For many seniors, they are using these extra funds from part-time employment to maintain their ability to survive from month to month and without them will experience severe difficulties in paying for their day to day needs.  And on top of this blow, more will come from each state as they look for ways to cut back on spending by eliminating some programs that seniors have come to rely upon.

As much as some seniors don’t want to consider using a Reverse loan to stay in their homes and self-fund their costs of living, they at least have this as an option to increase their cash flow. 

Seniors need to get past their fears about the myths concerning the loan program and take advantage of the free HUD counseling that is available as of this post & find out how a Reverse loan can help them.

Once they have done some research from reliable and credible resources, will they be in the position to decide if using one is right for them.

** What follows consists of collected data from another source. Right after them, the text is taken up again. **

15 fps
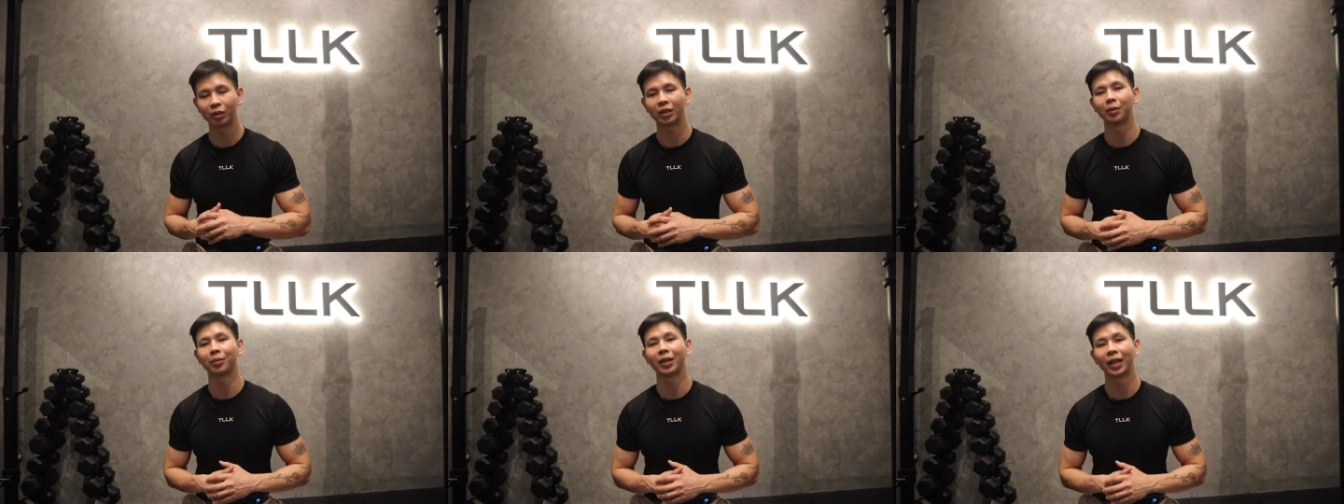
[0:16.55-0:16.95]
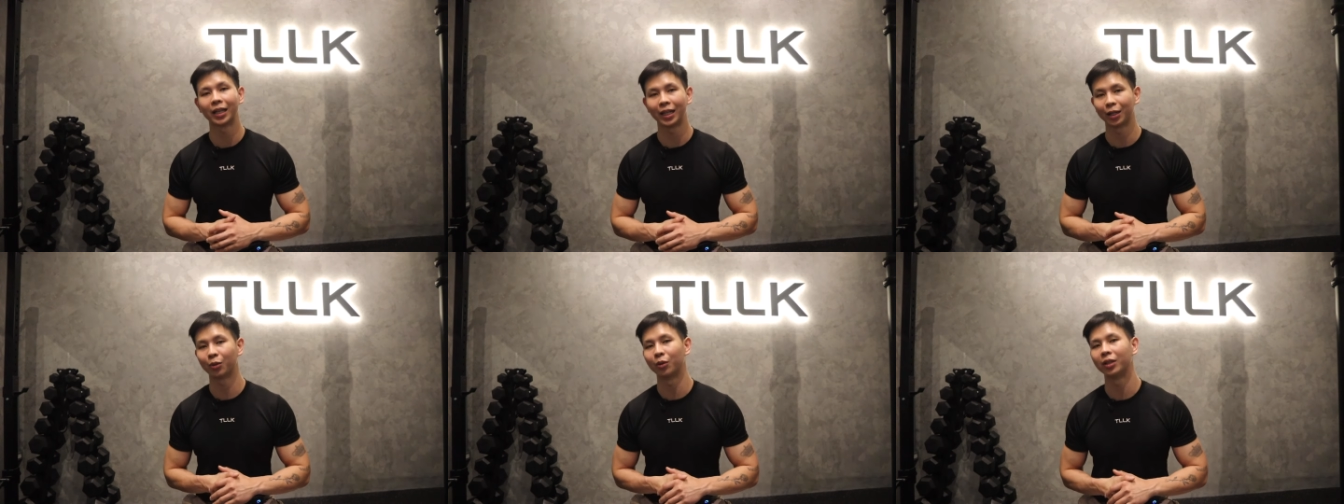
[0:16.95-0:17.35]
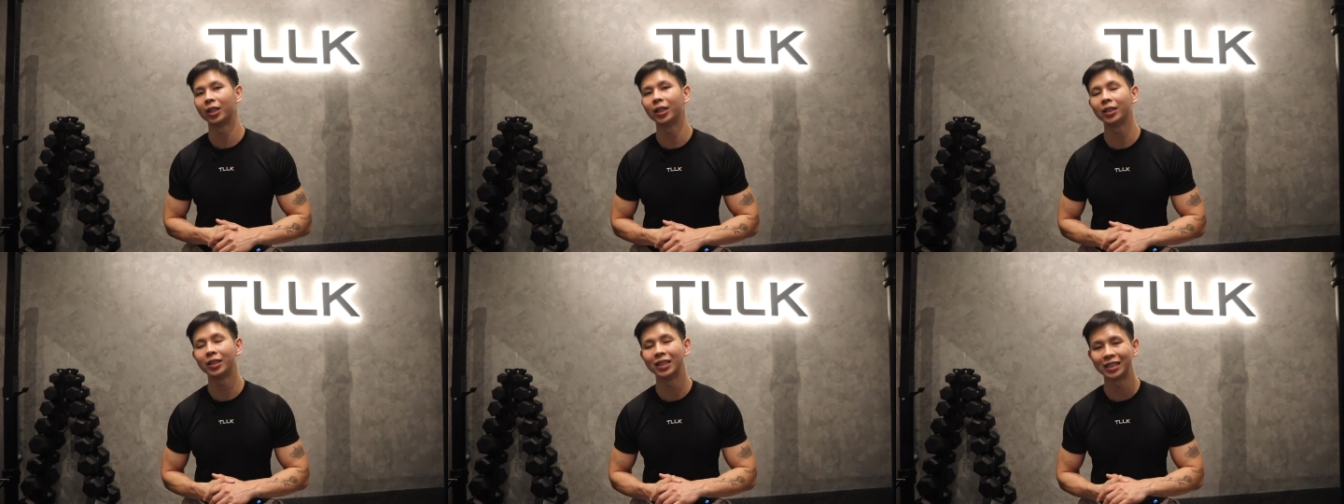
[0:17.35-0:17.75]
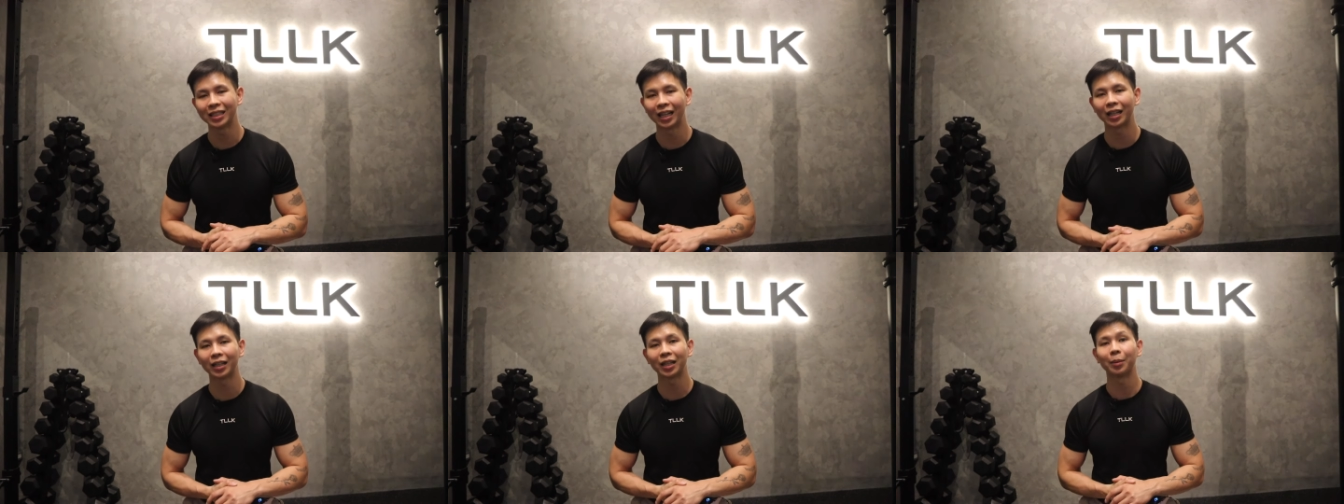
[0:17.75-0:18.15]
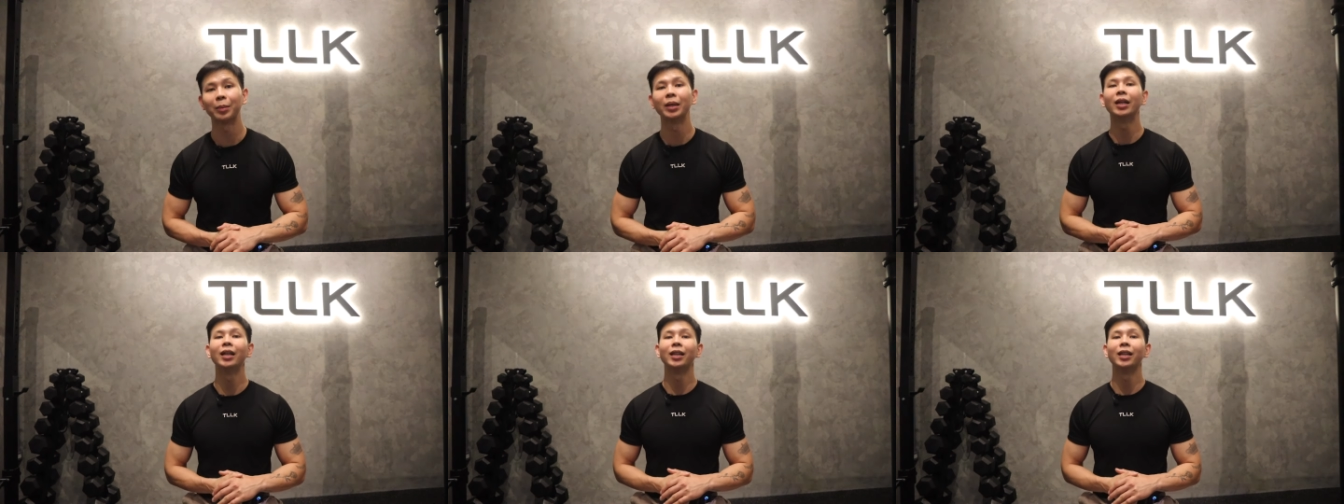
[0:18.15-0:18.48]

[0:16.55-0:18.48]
ชน์กับใครหลายคนที่จริงจังกับ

NOCA:  Obama Budget Slashes Jobs for Low Income Seniors

“Spending cuts included in the White House Budget released this week ”would drastically slash initiatives that empower older Americans to sustain their health and economic independence,” according to a statement from the National Council on Aging (NCOA).

The organization points to a proposed 45% cut in the Senior Community Service Employment Program, which it says is the only major jobs program targeted toward helping disadvantaged older adults who need to remain in or return to the workforce to avoid financial crisis.

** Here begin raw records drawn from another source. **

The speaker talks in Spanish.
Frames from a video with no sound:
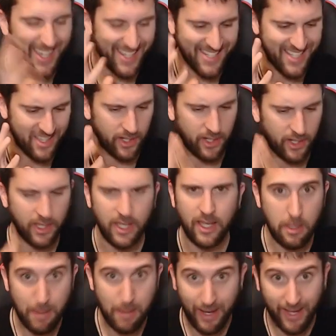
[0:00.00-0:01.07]
Es decir,
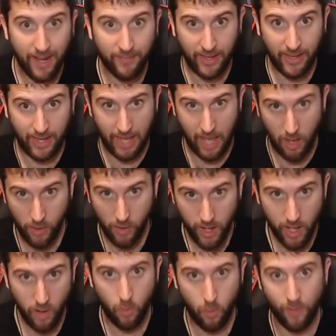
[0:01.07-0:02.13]
Imagínate que
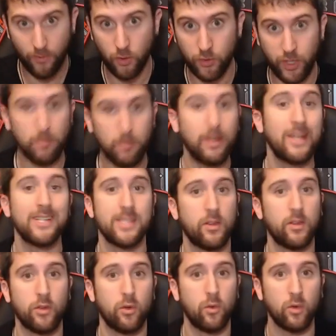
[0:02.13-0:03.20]
ahora, cuando termine
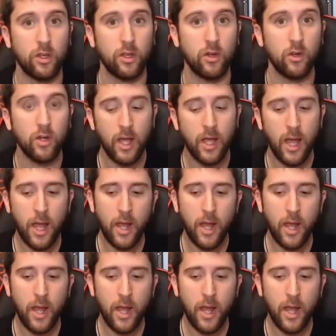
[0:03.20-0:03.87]
esta introducción,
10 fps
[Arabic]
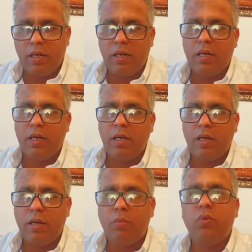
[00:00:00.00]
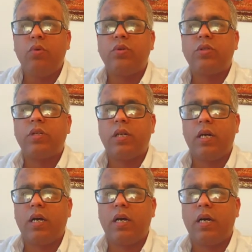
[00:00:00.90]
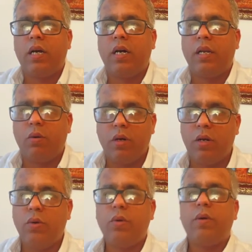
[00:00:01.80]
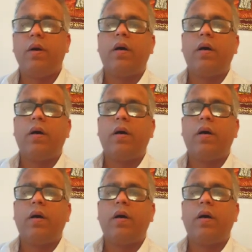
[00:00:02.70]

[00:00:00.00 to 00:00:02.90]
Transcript: أه لا بوز لا لا والو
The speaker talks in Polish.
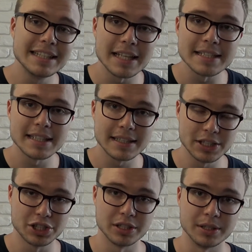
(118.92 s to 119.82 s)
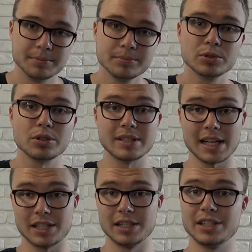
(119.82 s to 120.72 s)
kinestetyczny. To
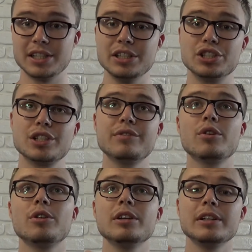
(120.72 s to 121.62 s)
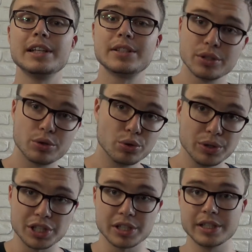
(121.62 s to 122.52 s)
znaczy, jeżeli żywo
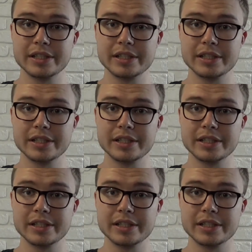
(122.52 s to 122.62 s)
gestykulujesz,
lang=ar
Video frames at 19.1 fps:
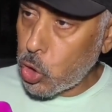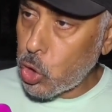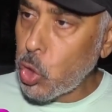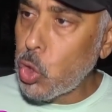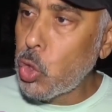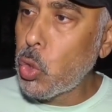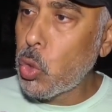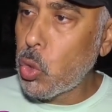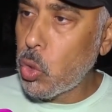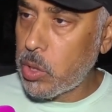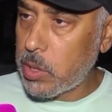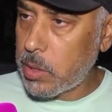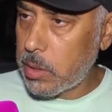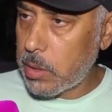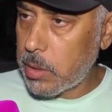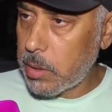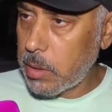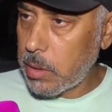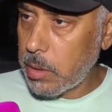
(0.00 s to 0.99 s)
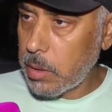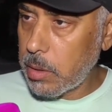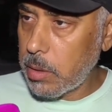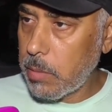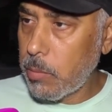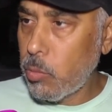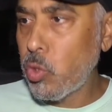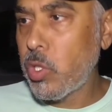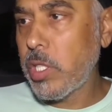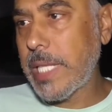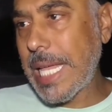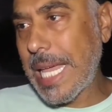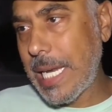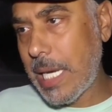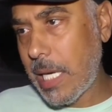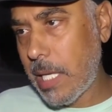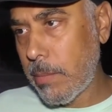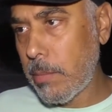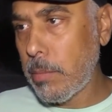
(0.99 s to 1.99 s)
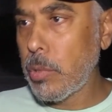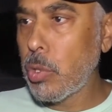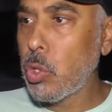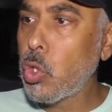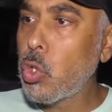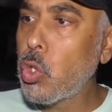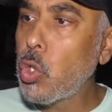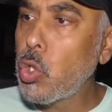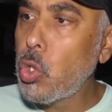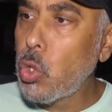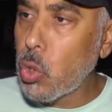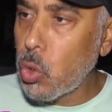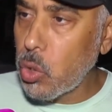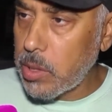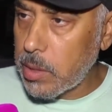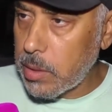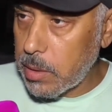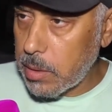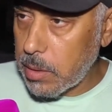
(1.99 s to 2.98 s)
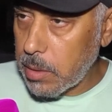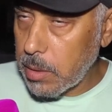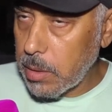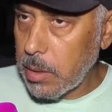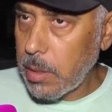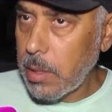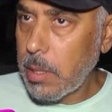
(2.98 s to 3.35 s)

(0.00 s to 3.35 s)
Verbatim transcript: تدرس مو تتعلم تدرس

The program serves the extremely low income population, and NCOA says the proposed budget cut would lead to the loss of 55,000 part-time jobs, as well as struggle among thousands within the senior demographic who need to remain employed.

“At a time when Democrats and Republicans are both talking about jobs, it just doesn’t make sense to cut the only jobs program for seniors,” said Jim Firman, president and CEO of NCOA. “The unemployment rate just went down in December as 36,000 new jobs were created and now the Administration wants to give them right back.”

Among other points in the budget aimed toward seniors, NCOA expressed disappointment in response to a proposed cut from the the Low Income Home Energy Assistance Program (LIHEAP) budget by almost half, and praise for continued funding for family caregivers under the Older Americans Act.”

NCOA is one resource for home equity and reverse mortgage counseling for seniors.